** Stored items **
┌──

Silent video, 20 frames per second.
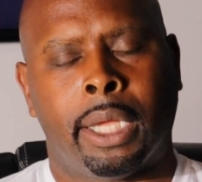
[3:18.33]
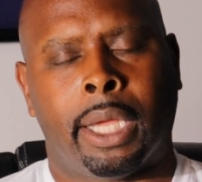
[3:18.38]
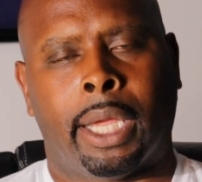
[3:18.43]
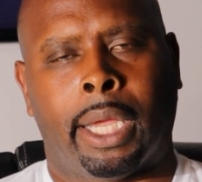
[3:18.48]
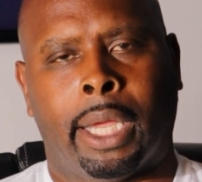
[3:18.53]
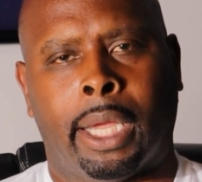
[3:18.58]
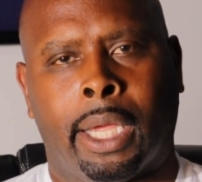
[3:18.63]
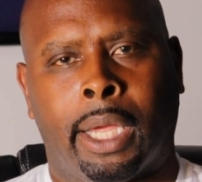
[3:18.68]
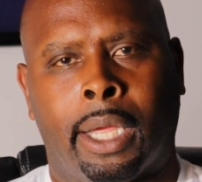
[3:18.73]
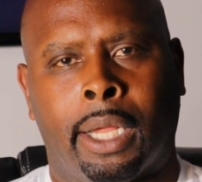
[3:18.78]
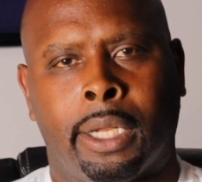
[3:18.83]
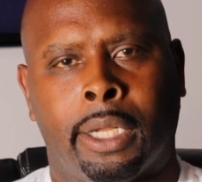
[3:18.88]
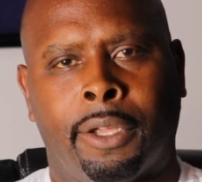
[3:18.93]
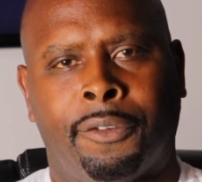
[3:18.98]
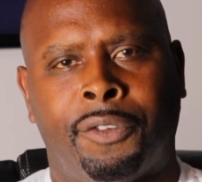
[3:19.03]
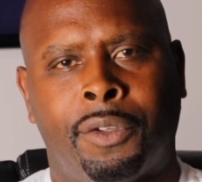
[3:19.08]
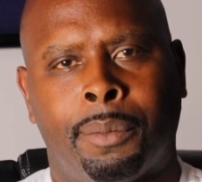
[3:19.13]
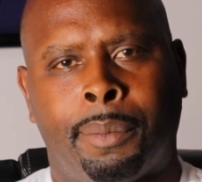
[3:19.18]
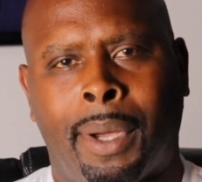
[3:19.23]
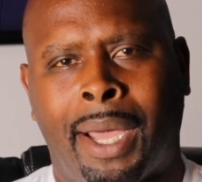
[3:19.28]
and
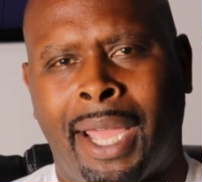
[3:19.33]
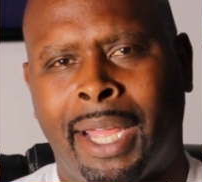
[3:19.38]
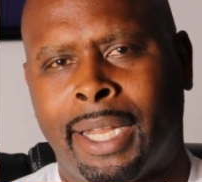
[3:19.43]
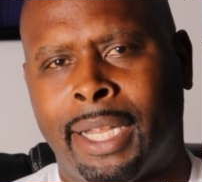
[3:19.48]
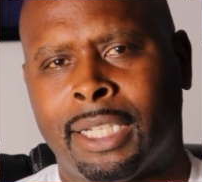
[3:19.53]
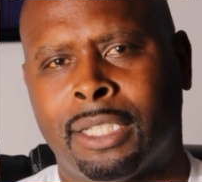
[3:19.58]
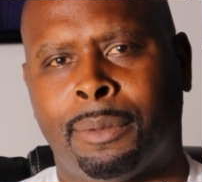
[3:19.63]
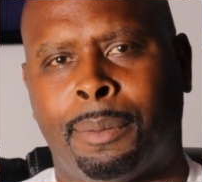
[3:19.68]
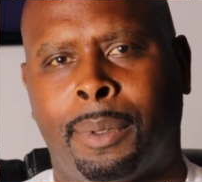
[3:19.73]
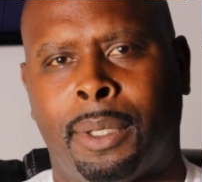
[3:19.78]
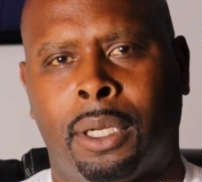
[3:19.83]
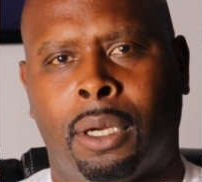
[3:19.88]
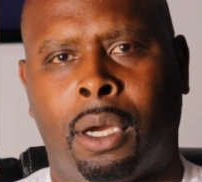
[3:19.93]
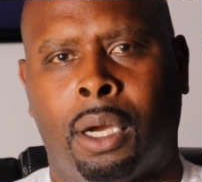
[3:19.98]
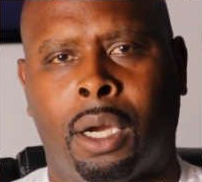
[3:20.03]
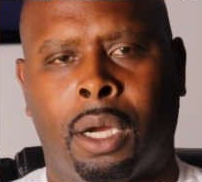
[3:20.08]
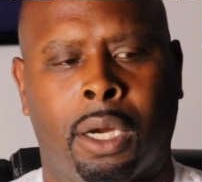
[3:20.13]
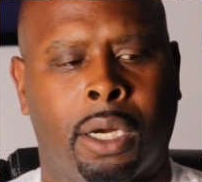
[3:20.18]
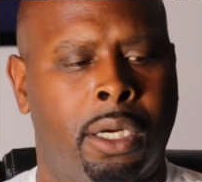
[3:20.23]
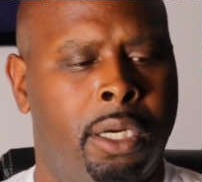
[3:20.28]
if you buy an
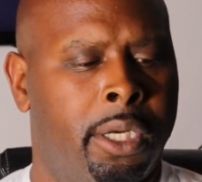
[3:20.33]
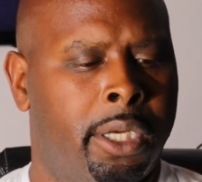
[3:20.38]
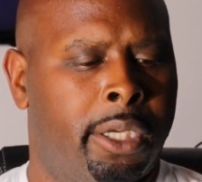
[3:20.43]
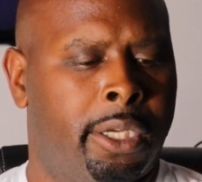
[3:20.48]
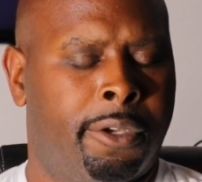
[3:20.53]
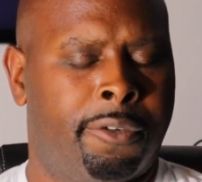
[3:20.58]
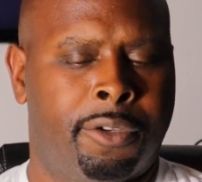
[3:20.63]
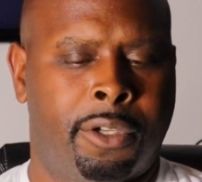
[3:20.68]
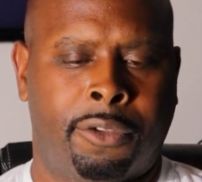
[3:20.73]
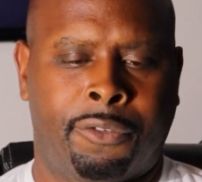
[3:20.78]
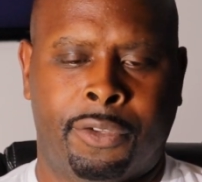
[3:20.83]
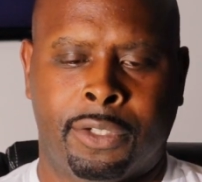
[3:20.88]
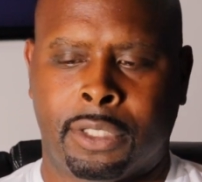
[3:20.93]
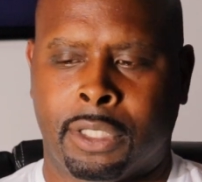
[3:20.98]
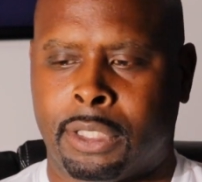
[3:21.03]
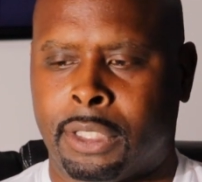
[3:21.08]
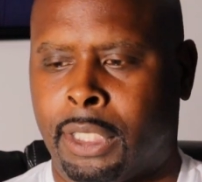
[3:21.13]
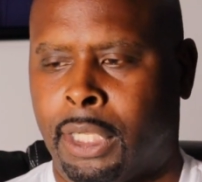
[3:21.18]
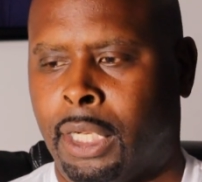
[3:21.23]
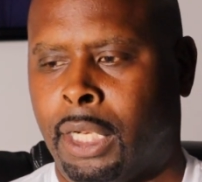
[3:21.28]
SBR, even if it's a
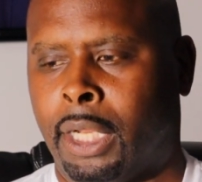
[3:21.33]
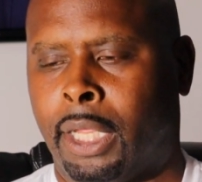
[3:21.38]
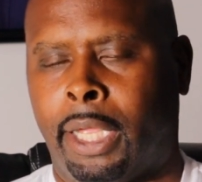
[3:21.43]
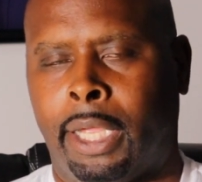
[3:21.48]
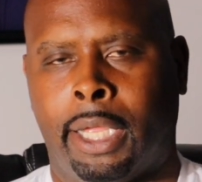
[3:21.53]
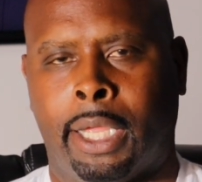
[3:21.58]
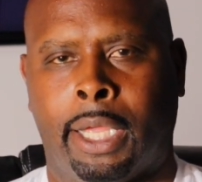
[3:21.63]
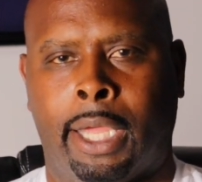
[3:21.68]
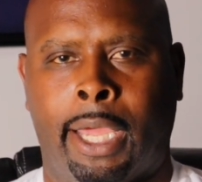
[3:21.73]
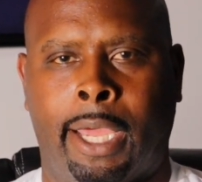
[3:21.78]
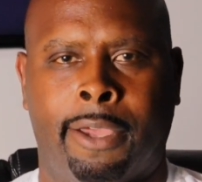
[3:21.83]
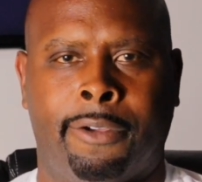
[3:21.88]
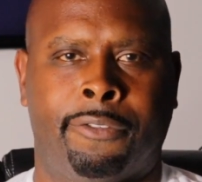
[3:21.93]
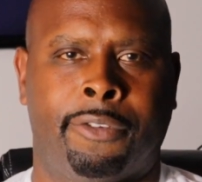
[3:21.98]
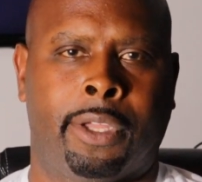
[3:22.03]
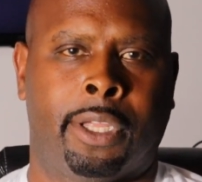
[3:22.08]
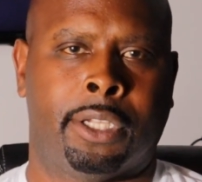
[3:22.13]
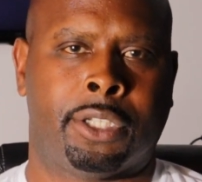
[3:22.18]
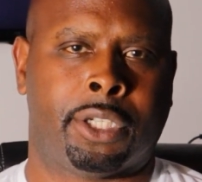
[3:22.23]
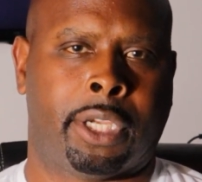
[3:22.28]

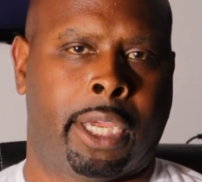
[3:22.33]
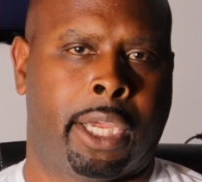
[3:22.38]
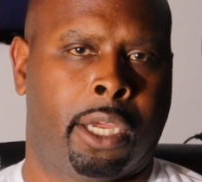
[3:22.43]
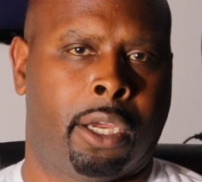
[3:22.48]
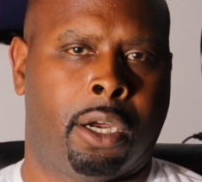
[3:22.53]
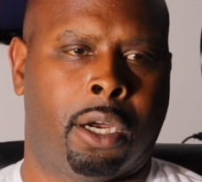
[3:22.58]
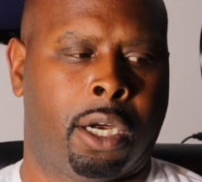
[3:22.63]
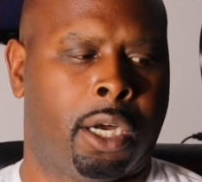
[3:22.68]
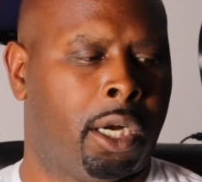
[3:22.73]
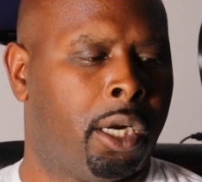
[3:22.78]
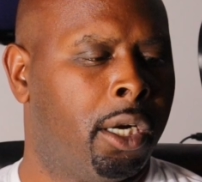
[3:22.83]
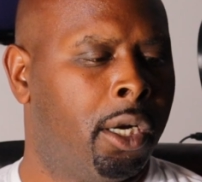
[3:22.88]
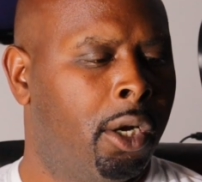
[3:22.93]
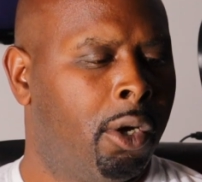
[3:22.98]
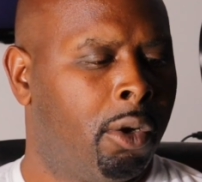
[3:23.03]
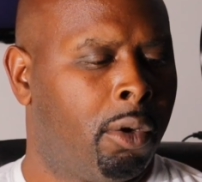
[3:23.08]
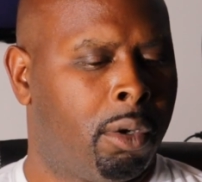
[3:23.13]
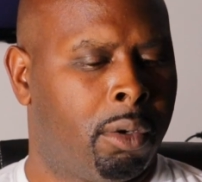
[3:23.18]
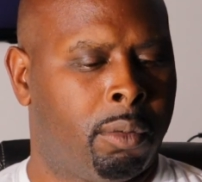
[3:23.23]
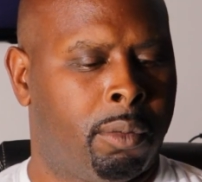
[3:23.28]
10.5-inch AR
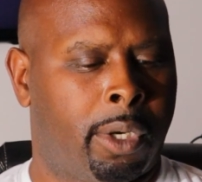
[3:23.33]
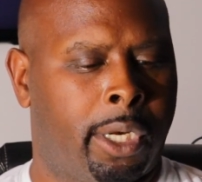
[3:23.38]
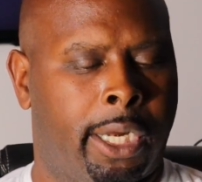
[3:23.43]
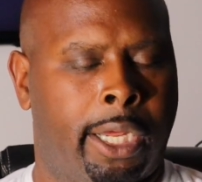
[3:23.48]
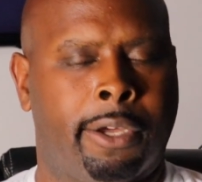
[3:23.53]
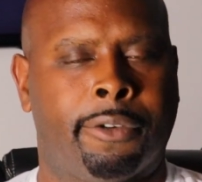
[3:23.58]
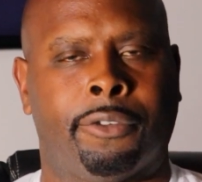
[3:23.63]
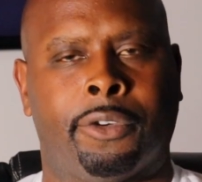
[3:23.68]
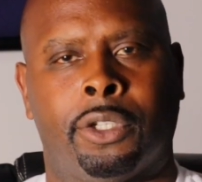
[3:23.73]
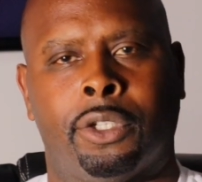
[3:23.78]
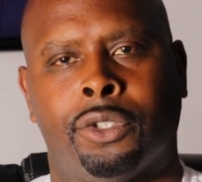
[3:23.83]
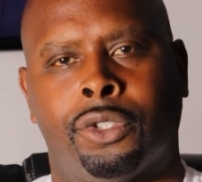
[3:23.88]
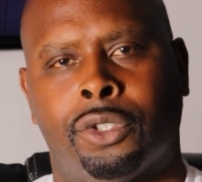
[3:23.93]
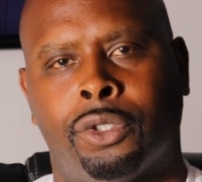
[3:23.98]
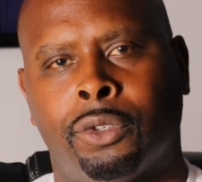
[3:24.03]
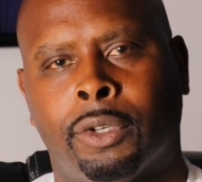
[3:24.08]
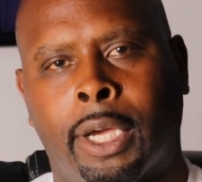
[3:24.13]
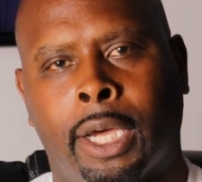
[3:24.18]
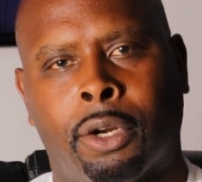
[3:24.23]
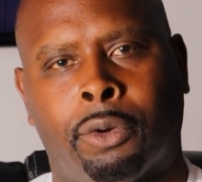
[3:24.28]
or whatever, you
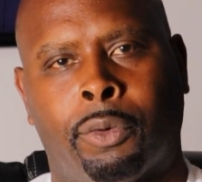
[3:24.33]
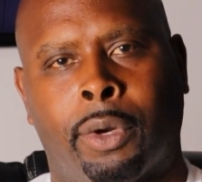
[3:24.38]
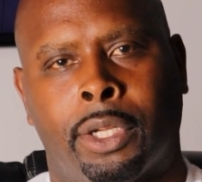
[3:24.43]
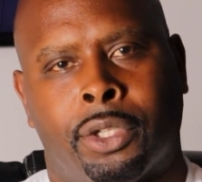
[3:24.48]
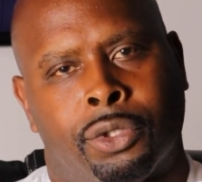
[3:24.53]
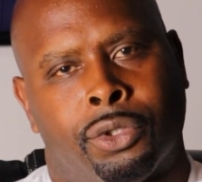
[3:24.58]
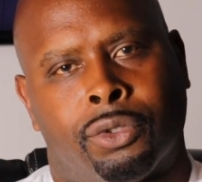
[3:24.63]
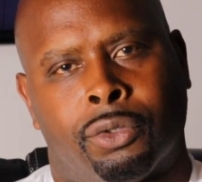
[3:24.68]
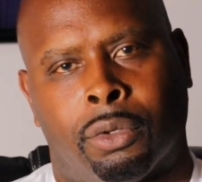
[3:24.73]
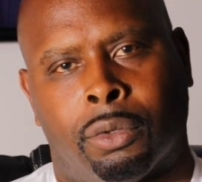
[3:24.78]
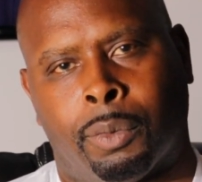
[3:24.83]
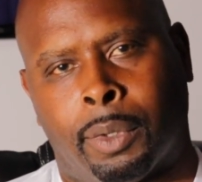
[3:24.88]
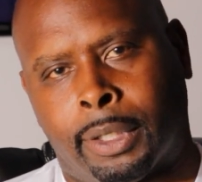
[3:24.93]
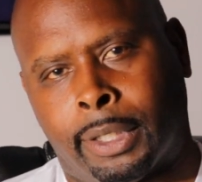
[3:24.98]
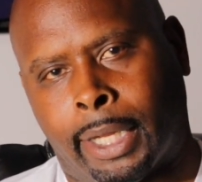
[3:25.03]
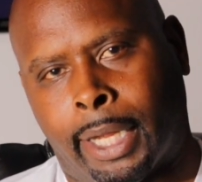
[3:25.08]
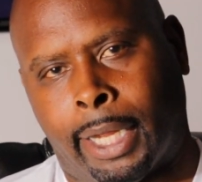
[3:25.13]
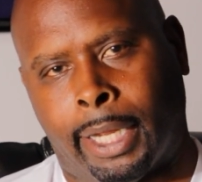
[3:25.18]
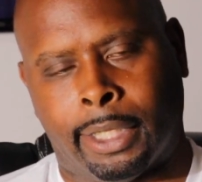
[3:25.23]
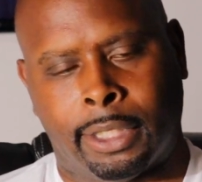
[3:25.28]
still got to register it with
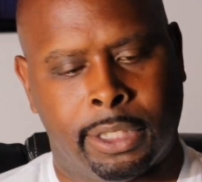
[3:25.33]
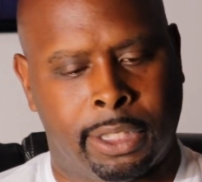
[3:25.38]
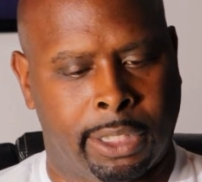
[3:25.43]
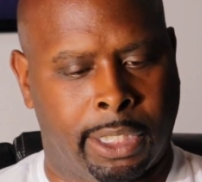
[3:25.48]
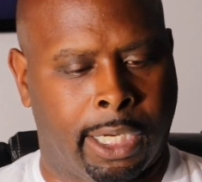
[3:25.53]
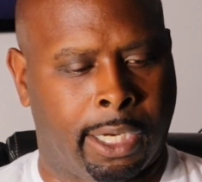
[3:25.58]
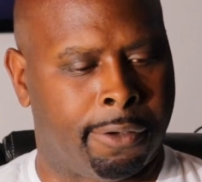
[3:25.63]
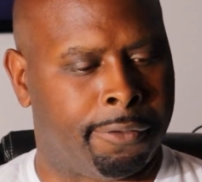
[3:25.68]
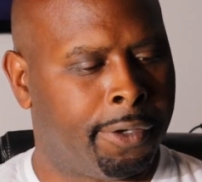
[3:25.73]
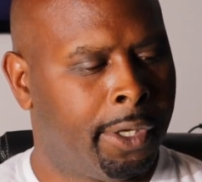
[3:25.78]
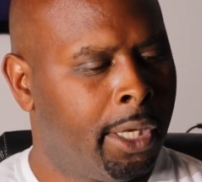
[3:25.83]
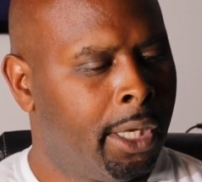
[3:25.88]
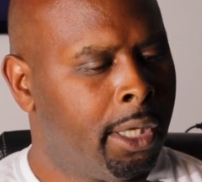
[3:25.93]
the ATF.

└──

** Problem details **
Could you reproduce the records above exactly, leaving out the pictures?

** The completed task **
Silent video, 20 frames per second.
[3:18.33]
[3:18.38]
[3:18.43]
[3:18.48]
[3:18.53]
[3:18.58]
[3:18.63]
[3:18.68]
[3:18.73]
[3:18.78]
[3:18.83]
[3:18.88]
[3:18.93]
[3:18.98]
[3:19.03]
[3:19.08]
[3:19.13]
[3:19.18]
[3:19.23]
[3:19.28]
and
[3:19.33]
[3:19.38]
[3:19.43]
[3:19.48]
[3:19.53]
[3:19.58]
[3:19.63]
[3:19.68]
[3:19.73]
[3:19.78]
[3:19.83]
[3:19.88]
[3:19.93]
[3:19.98]
[3:20.03]
[3:20.08]
[3:20.13]
[3:20.18]
[3:20.23]
[3:20.28]
if you buy an
[3:20.33]
[3:20.38]
[3:20.43]
[3:20.48]
[3:20.53]
[3:20.58]
[3:20.63]
[3:20.68]
[3:20.73]
[3:20.78]
[3:20.83]
[3:20.88]
[3:20.93]
[3:20.98]
[3:21.03]
[3:21.08]
[3:21.13]
[3:21.18]
[3:21.23]
[3:21.28]
SBR, even if it's a
[3:21.33]
[3:21.38]
[3:21.43]
[3:21.48]
[3:21.53]
[3:21.58]
[3:21.63]
[3:21.68]
[3:21.73]
[3:21.78]
[3:21.83]
[3:21.88]
[3:21.93]
[3:21.98]
[3:22.03]
[3:22.08]
[3:22.13]
[3:22.18]
[3:22.23]
[3:22.28]

[3:22.33]
[3:22.38]
[3:22.43]
[3:22.48]
[3:22.53]
[3:22.58]
[3:22.63]
[3:22.68]
[3:22.73]
[3:22.78]
[3:22.83]
[3:22.88]
[3:22.93]
[3:22.98]
[3:23.03]
[3:23.08]
[3:23.13]
[3:23.18]
[3:23.23]
[3:23.28]
10.5-inch AR
[3:23.33]
[3:23.38]
[3:23.43]
[3:23.48]
[3:23.53]
[3:23.58]
[3:23.63]
[3:23.68]
[3:23.73]
[3:23.78]
[3:23.83]
[3:23.88]
[3:23.93]
[3:23.98]
[3:24.03]
[3:24.08]
[3:24.13]
[3:24.18]
[3:24.23]
[3:24.28]
or whatever, you
[3:24.33]
[3:24.38]
[3:24.43]
[3:24.48]
[3:24.53]
[3:24.58]
[3:24.63]
[3:24.68]
[3:24.73]
[3:24.78]
[3:24.83]
[3:24.88]
[3:24.93]
[3:24.98]
[3:25.03]
[3:25.08]
[3:25.13]
[3:25.18]
[3:25.23]
[3:25.28]
still got to register it with
[3:25.33]
[3:25.38]
[3:25.43]
[3:25.48]
[3:25.53]
[3:25.58]
[3:25.63]
[3:25.68]
[3:25.73]
[3:25.78]
[3:25.83]
[3:25.88]
[3:25.93]
the ATF.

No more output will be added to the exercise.